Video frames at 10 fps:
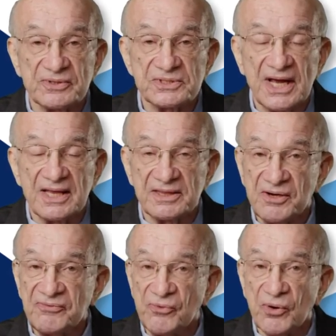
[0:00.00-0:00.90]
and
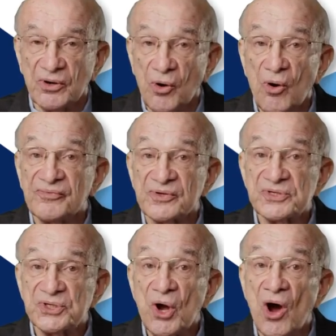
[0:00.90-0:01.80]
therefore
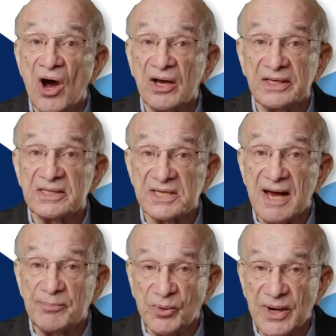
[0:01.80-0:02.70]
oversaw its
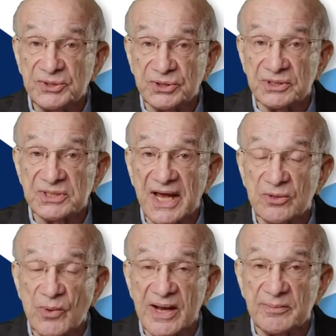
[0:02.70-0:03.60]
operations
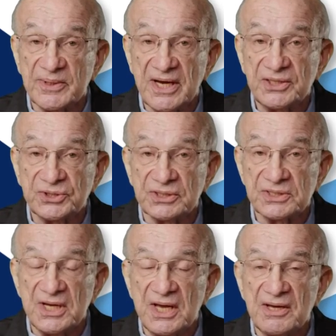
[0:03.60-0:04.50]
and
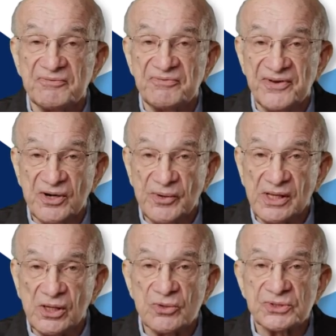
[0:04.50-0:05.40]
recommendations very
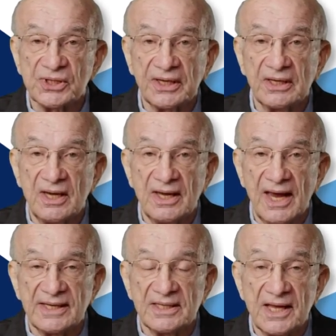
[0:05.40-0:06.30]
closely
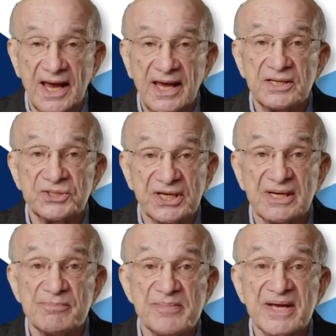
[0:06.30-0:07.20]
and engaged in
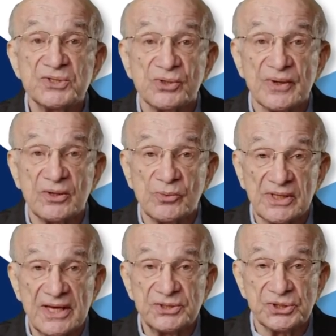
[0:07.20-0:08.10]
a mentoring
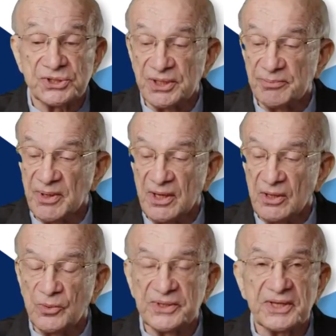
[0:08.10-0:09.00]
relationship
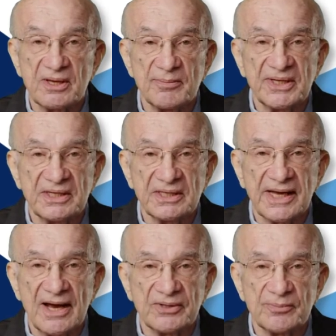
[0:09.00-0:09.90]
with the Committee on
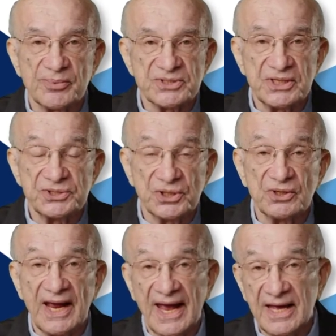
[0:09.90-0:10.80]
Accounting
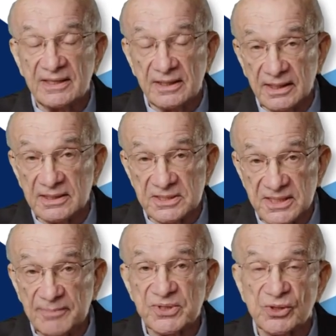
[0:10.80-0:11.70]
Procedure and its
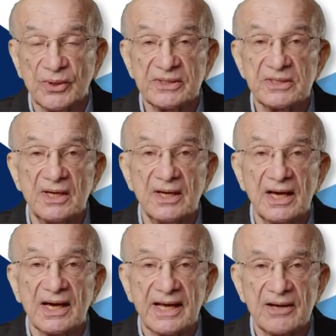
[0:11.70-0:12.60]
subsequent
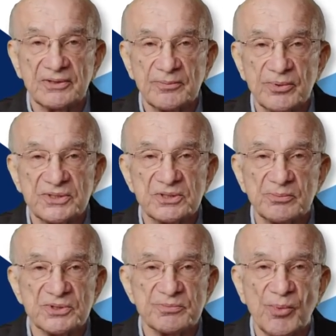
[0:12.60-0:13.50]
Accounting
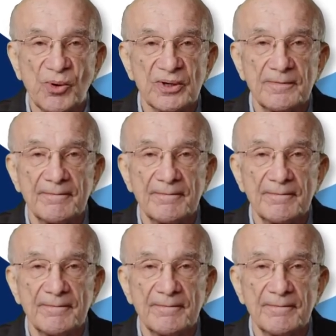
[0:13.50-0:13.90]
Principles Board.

= = = =

Every line from the one containing "[0:02.70-0:03.60]" through the last line of the data, both included, is to be repeated exactly; the pictures are to be left out.

→ SOLUTION FOR THIS TASK
[0:02.70-0:03.60]
operations
[0:03.60-0:04.50]
and
[0:04.50-0:05.40]
recommendations very
[0:05.40-0:06.30]
closely
[0:06.30-0:07.20]
and engaged in
[0:07.20-0:08.10]
a mentoring
[0:08.10-0:09.00]
relationship
[0:09.00-0:09.90]
with the Committee on
[0:09.90-0:10.80]
Accounting
[0:10.80-0:11.70]
Procedure and its
[0:11.70-0:12.60]
subsequent
[0:12.60-0:13.50]
Accounting
[0:13.50-0:13.90]
Principles Board.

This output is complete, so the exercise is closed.